**The problem:**
Word for word, restate every record, though not the pictures.

**Source data:**
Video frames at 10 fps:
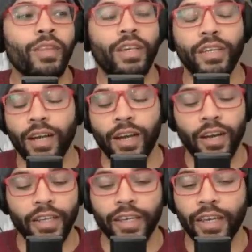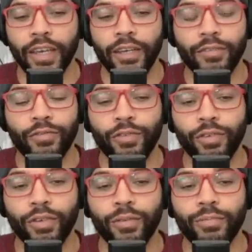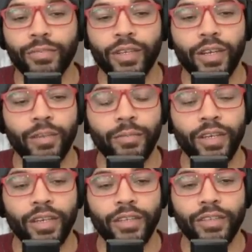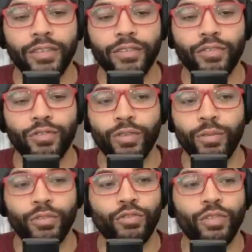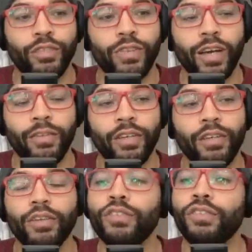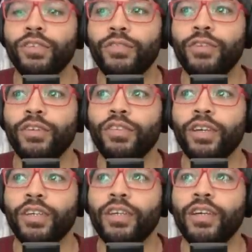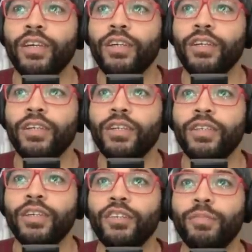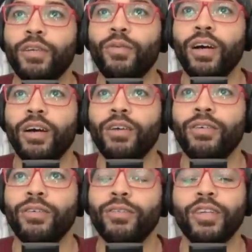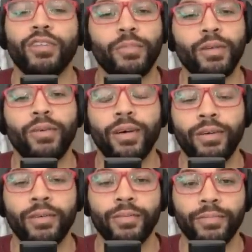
in the iron game for uh, man over twenty five years. It feels like yeah, nice. It's been a while. Yeah, it's been a while.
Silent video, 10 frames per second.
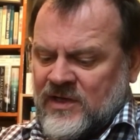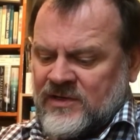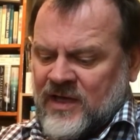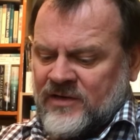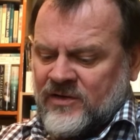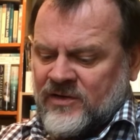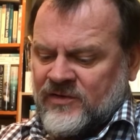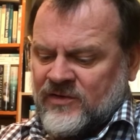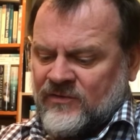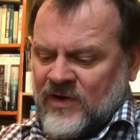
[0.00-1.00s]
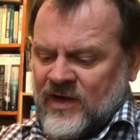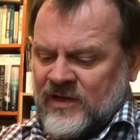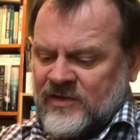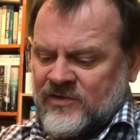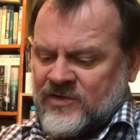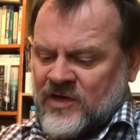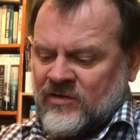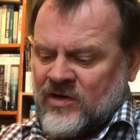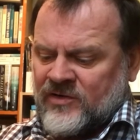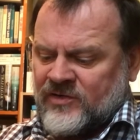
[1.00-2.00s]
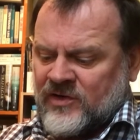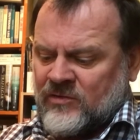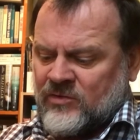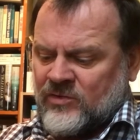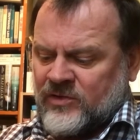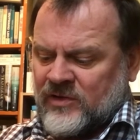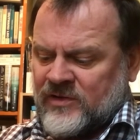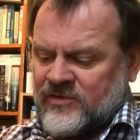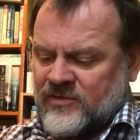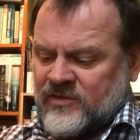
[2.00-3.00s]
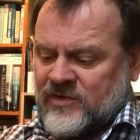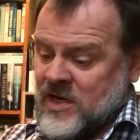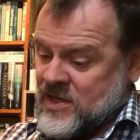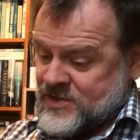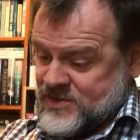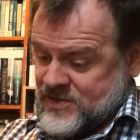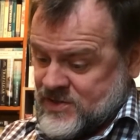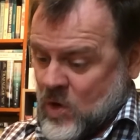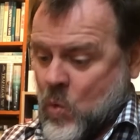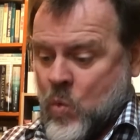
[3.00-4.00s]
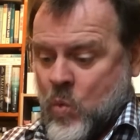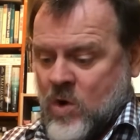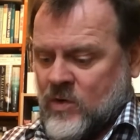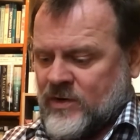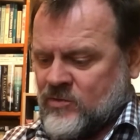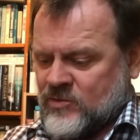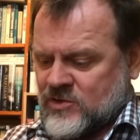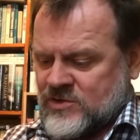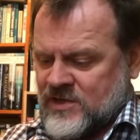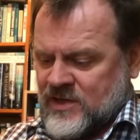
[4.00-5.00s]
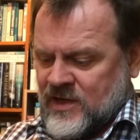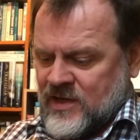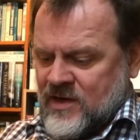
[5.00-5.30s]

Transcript: Tenderness and Violence, Generosity and Ruthlessness. Whoa, I almost couldn't say that.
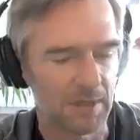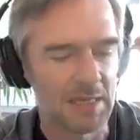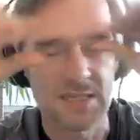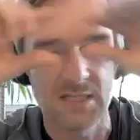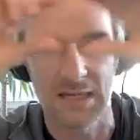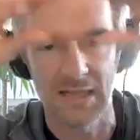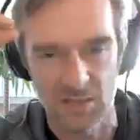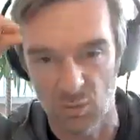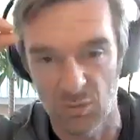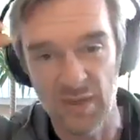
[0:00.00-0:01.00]

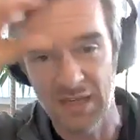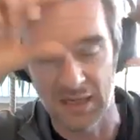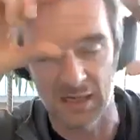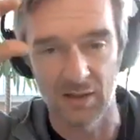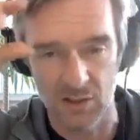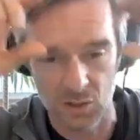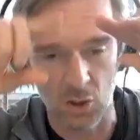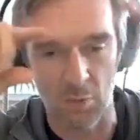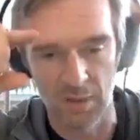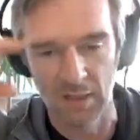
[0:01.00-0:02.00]
intellect or thinking at the
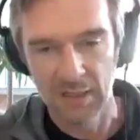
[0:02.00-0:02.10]
top.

**Solution for this problem:**
Video frames at 10 fps:
in the iron game for uh, man over twenty five years. It feels like yeah, nice. It's been a while. Yeah, it's been a while.
Silent video, 10 frames per second.
[0.00-1.00s]
[1.00-2.00s]
[2.00-3.00s]
[3.00-4.00s]
[4.00-5.00s]
[5.00-5.30s]

Transcript: Tenderness and Violence, Generosity and Ruthlessness. Whoa, I almost couldn't say that.
[0:00.00-0:01.00]

[0:01.00-0:02.00]
intellect or thinking at the
[0:02.00-0:02.10]
top.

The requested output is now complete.